§ Task requirements
Where a line below holds the string "fillers", copy that line.

Collected data
+++++
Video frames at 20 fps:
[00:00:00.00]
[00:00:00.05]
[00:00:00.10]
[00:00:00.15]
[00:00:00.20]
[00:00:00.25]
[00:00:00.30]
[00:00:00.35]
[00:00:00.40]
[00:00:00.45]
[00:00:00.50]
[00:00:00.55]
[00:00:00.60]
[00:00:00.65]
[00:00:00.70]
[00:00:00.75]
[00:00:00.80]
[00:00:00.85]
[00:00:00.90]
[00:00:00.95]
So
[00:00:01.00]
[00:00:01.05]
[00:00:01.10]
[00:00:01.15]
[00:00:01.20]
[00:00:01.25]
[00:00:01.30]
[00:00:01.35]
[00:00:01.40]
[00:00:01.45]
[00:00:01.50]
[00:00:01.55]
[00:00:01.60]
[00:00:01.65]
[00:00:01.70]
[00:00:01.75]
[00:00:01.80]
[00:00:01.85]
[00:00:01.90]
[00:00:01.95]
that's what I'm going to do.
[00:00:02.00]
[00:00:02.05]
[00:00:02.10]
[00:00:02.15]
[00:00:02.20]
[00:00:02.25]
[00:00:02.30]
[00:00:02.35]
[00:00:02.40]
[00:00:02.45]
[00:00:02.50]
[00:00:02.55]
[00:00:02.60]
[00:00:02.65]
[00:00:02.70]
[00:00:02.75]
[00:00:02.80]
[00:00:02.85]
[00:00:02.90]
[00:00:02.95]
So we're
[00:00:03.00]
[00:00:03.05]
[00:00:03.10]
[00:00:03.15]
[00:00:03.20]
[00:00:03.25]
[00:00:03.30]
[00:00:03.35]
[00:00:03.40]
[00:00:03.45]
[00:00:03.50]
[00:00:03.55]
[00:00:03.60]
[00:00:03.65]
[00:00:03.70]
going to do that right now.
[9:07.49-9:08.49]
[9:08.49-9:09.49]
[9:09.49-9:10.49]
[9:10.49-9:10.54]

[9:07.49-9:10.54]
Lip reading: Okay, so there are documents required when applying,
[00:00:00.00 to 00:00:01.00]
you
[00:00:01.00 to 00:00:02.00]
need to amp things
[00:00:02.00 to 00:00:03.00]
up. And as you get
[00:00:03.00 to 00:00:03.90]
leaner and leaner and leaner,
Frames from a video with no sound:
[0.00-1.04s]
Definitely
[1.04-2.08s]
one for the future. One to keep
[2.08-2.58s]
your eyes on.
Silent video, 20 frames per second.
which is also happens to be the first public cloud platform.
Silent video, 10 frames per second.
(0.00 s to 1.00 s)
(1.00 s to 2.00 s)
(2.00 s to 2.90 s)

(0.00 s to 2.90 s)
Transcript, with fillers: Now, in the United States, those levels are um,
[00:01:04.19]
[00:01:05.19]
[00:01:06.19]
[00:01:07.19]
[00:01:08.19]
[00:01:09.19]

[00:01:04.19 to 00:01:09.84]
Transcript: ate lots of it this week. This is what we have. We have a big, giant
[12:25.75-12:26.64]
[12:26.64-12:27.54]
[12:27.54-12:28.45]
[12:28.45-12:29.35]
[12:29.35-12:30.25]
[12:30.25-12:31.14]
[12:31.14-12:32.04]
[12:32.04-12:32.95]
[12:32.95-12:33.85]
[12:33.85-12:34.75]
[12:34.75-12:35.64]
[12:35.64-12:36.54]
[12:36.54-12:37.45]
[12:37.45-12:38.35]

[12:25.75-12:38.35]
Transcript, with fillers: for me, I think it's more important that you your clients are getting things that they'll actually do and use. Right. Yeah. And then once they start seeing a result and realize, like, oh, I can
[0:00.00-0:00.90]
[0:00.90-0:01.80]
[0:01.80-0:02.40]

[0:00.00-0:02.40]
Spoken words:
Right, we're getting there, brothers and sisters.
+++++
§ Answer
Transcript, with fillers: Now, in the United States, those levels are um,
Transcript, with fillers: for me, I think it's more important that you your clients are getting things that they'll actually do and use. Right. Yeah. And then once they start seeing a result and realize, like, oh, I can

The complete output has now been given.